::: Records for this exercise :::
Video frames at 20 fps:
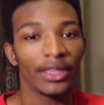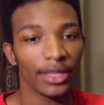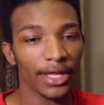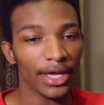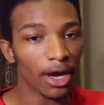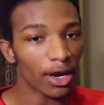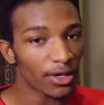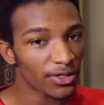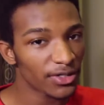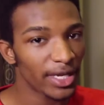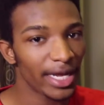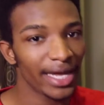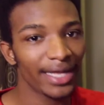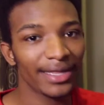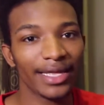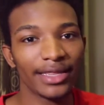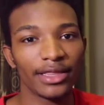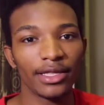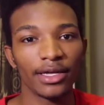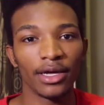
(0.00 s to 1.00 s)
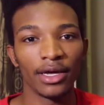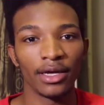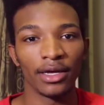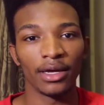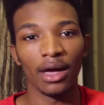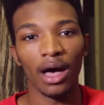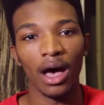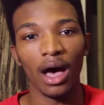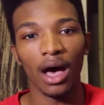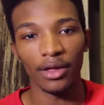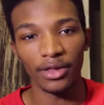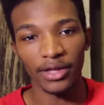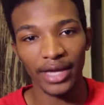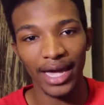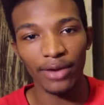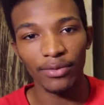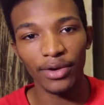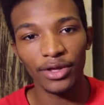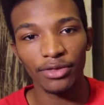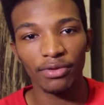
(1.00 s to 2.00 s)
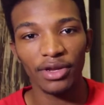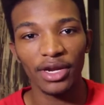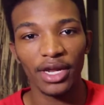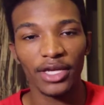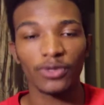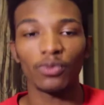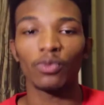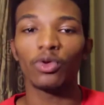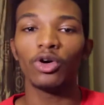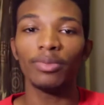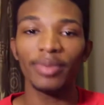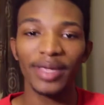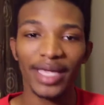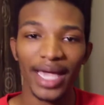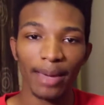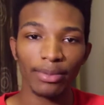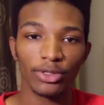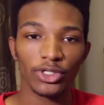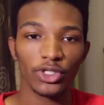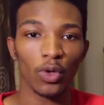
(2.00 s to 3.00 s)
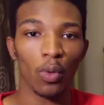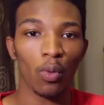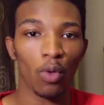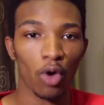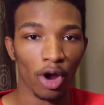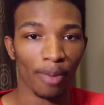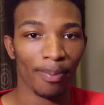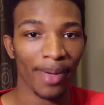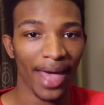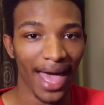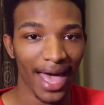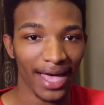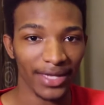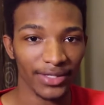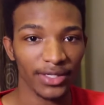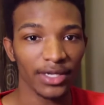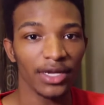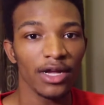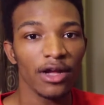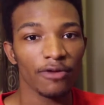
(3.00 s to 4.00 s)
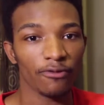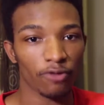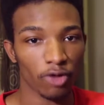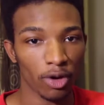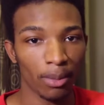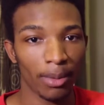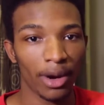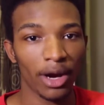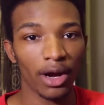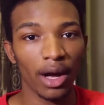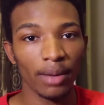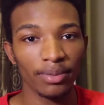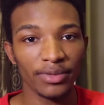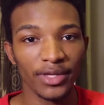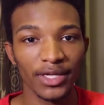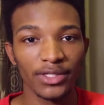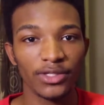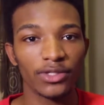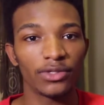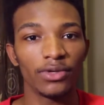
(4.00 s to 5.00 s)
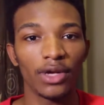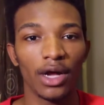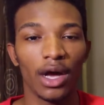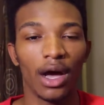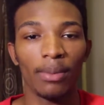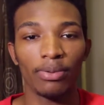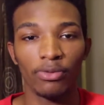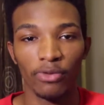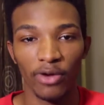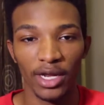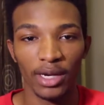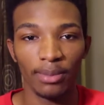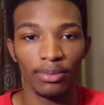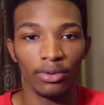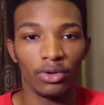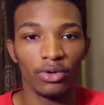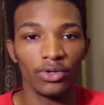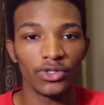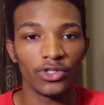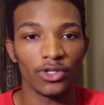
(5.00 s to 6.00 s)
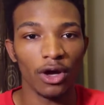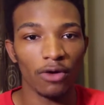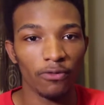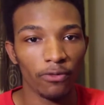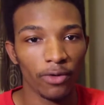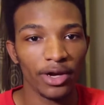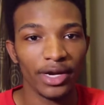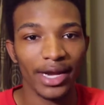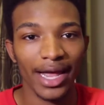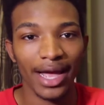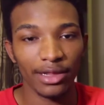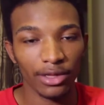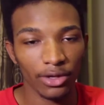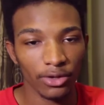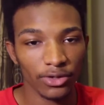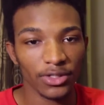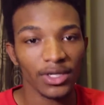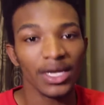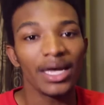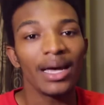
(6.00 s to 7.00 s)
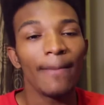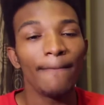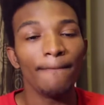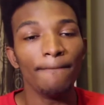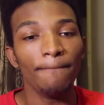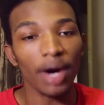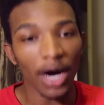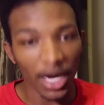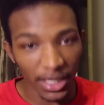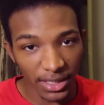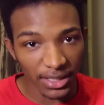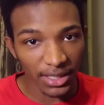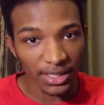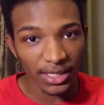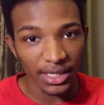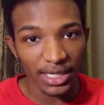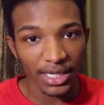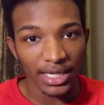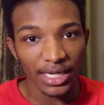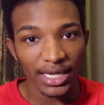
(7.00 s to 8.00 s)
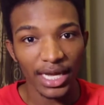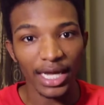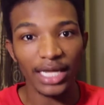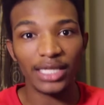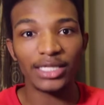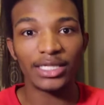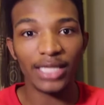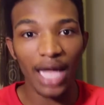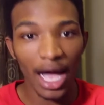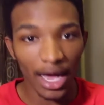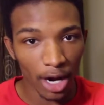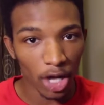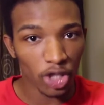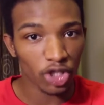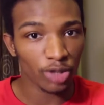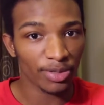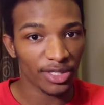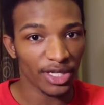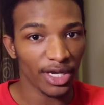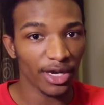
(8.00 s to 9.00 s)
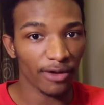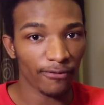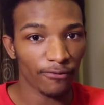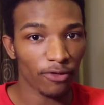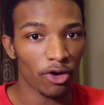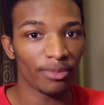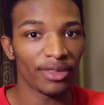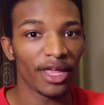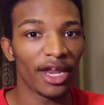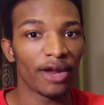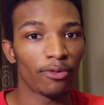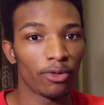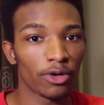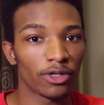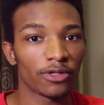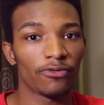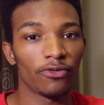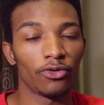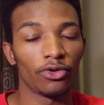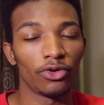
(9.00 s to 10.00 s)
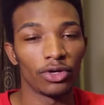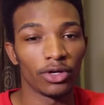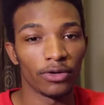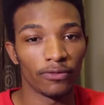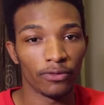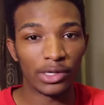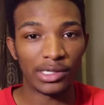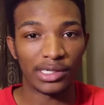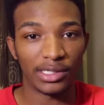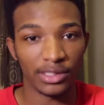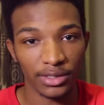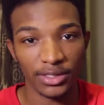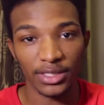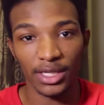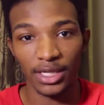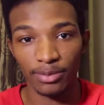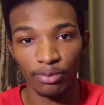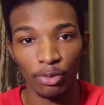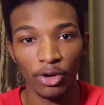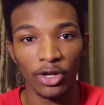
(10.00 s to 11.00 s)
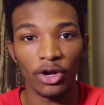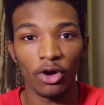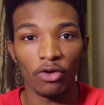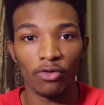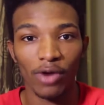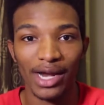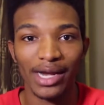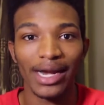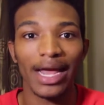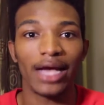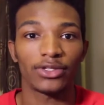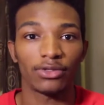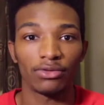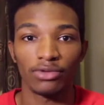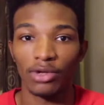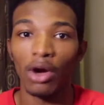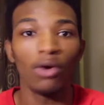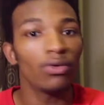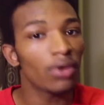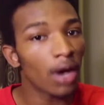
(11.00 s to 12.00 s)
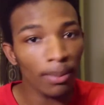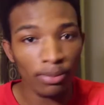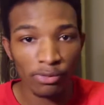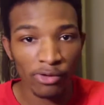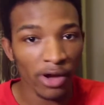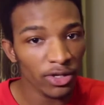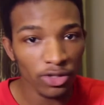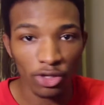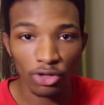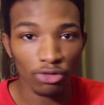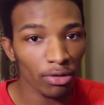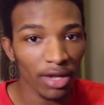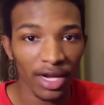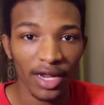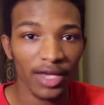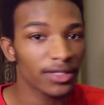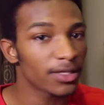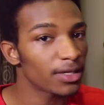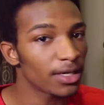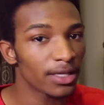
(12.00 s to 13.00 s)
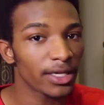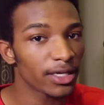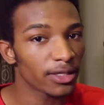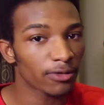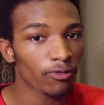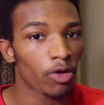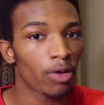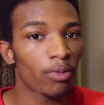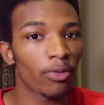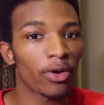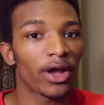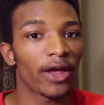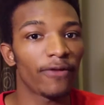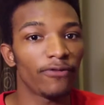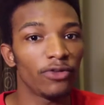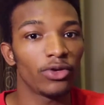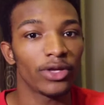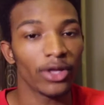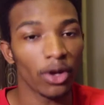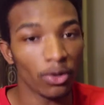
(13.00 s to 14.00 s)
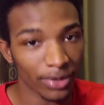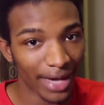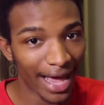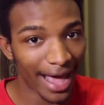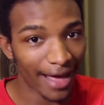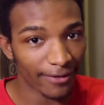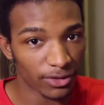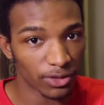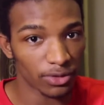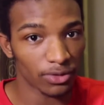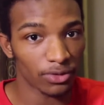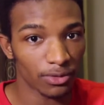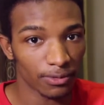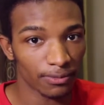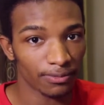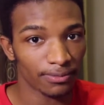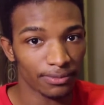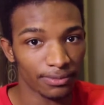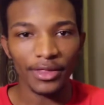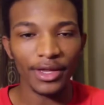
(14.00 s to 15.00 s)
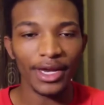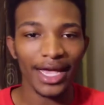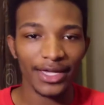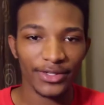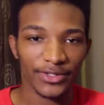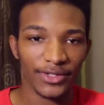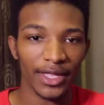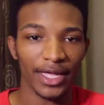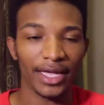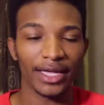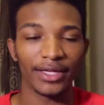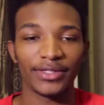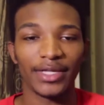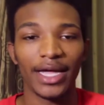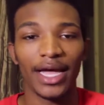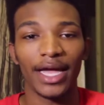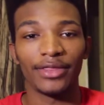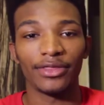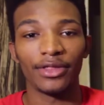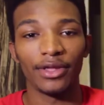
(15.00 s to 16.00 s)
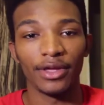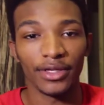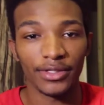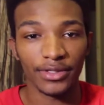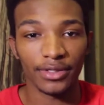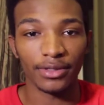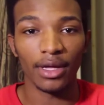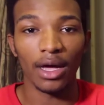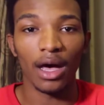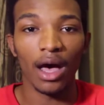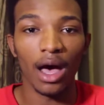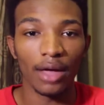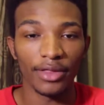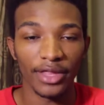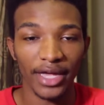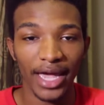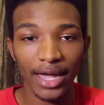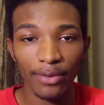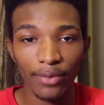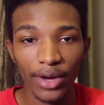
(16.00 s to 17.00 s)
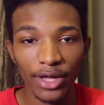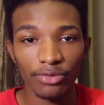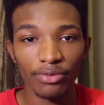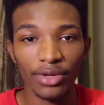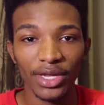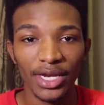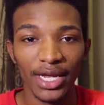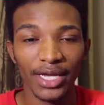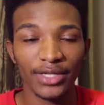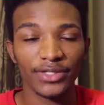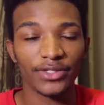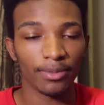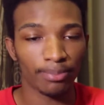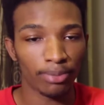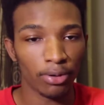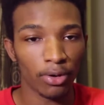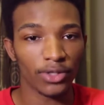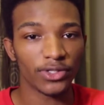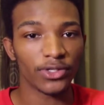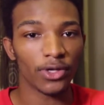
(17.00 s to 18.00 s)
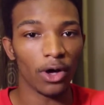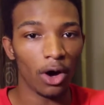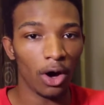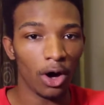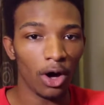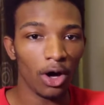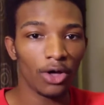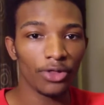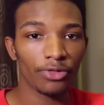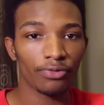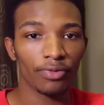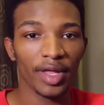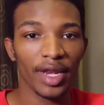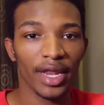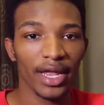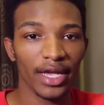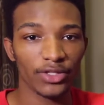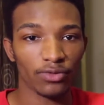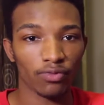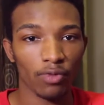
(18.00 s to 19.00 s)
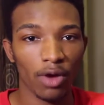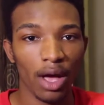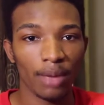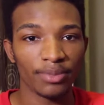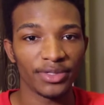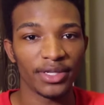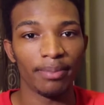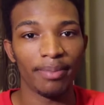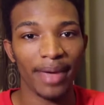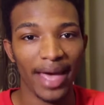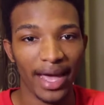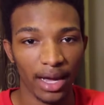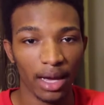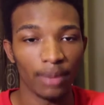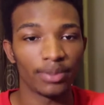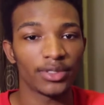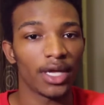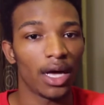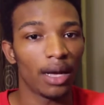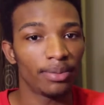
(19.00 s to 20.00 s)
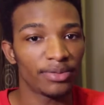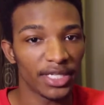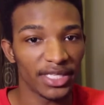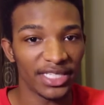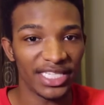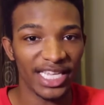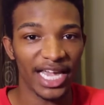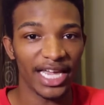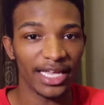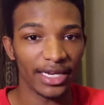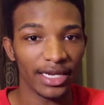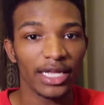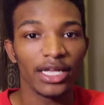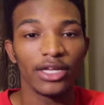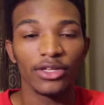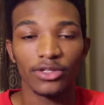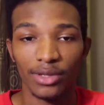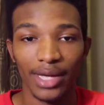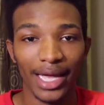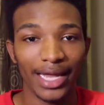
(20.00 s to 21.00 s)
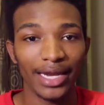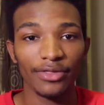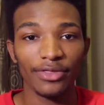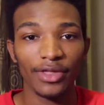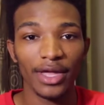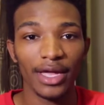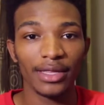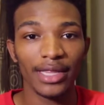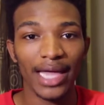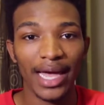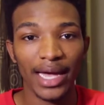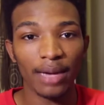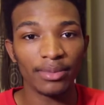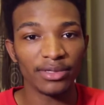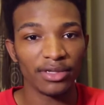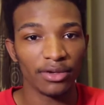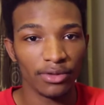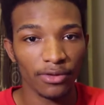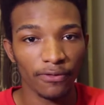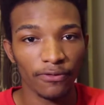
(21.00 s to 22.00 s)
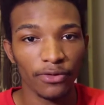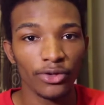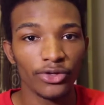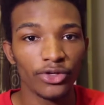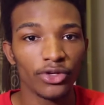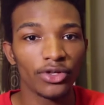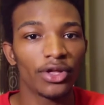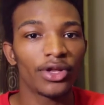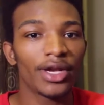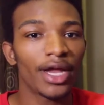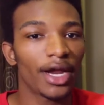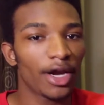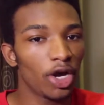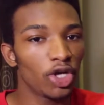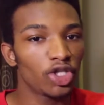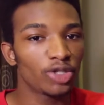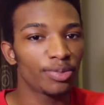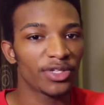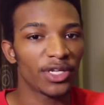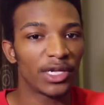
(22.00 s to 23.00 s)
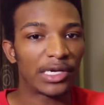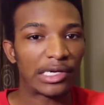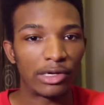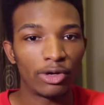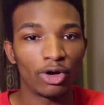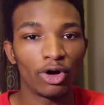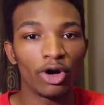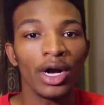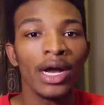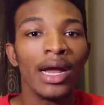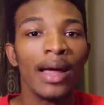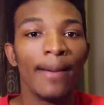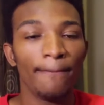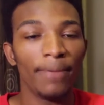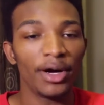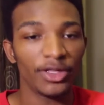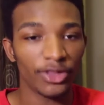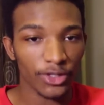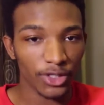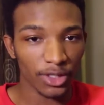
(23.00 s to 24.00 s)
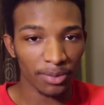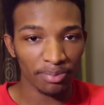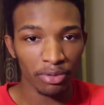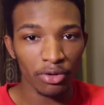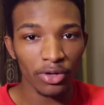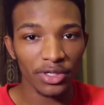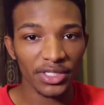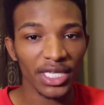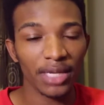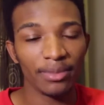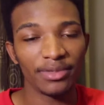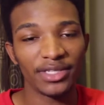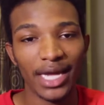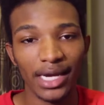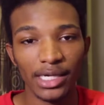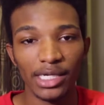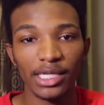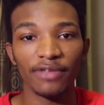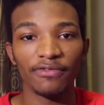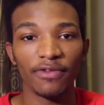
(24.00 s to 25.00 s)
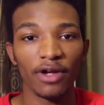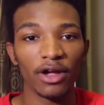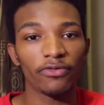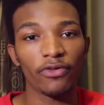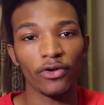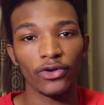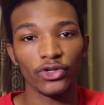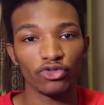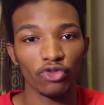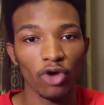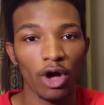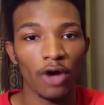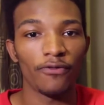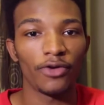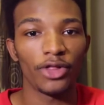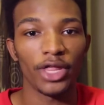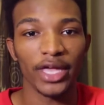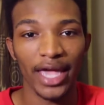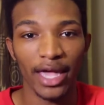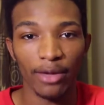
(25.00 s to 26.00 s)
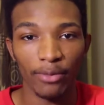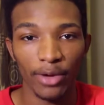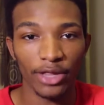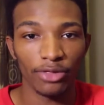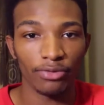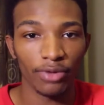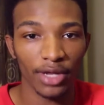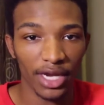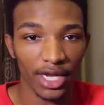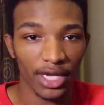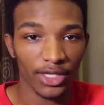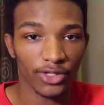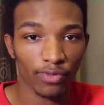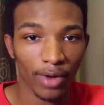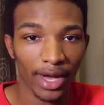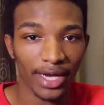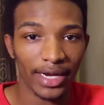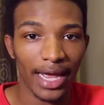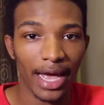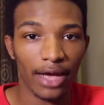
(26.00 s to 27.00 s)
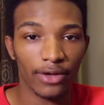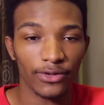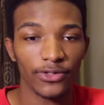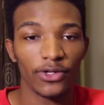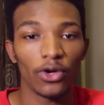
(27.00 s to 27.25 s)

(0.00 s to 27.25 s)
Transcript: They are saying that the, uh, the Gateway 3DS will be able to work past firmware updates due to upgradable software downloads, but it's not 100% confirmed that it works for version 6.0 right now. So don't upgrade your 3DS to the latest firmware if you don't have to. The next thing is that the, the, uh, the Gateway 3DS supports all 3DS ROMs and backups up to date. So anything that comes out in the future, they're not 100% sure, but the support team is actually very, very strong for the Gateway 3DS right now.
:::
## What you should do
Give every entry again verbatim, with no pictures.

## Answer to the problem
Video frames at 20 fps:
(0.00 s to 1.00 s)
(1.00 s to 2.00 s)
(2.00 s to 3.00 s)
(3.00 s to 4.00 s)
(4.00 s to 5.00 s)
(5.00 s to 6.00 s)
(6.00 s to 7.00 s)
(7.00 s to 8.00 s)
(8.00 s to 9.00 s)
(9.00 s to 10.00 s)
(10.00 s to 11.00 s)
(11.00 s to 12.00 s)
(12.00 s to 13.00 s)
(13.00 s to 14.00 s)
(14.00 s to 15.00 s)
(15.00 s to 16.00 s)
(16.00 s to 17.00 s)
(17.00 s to 18.00 s)
(18.00 s to 19.00 s)
(19.00 s to 20.00 s)
(20.00 s to 21.00 s)
(21.00 s to 22.00 s)
(22.00 s to 23.00 s)
(23.00 s to 24.00 s)
(24.00 s to 25.00 s)
(25.00 s to 26.00 s)
(26.00 s to 27.00 s)
(27.00 s to 27.25 s)

(0.00 s to 27.25 s)
Transcript: They are saying that the, uh, the Gateway 3DS will be able to work past firmware updates due to upgradable software downloads, but it's not 100% confirmed that it works for version 6.0 right now. So don't upgrade your 3DS to the latest firmware if you don't have to. The next thing is that the, the, uh, the Gateway 3DS supports all 3DS ROMs and backups up to date. So anything that comes out in the future, they're not 100% sure, but the support team is actually very, very strong for the Gateway 3DS right now.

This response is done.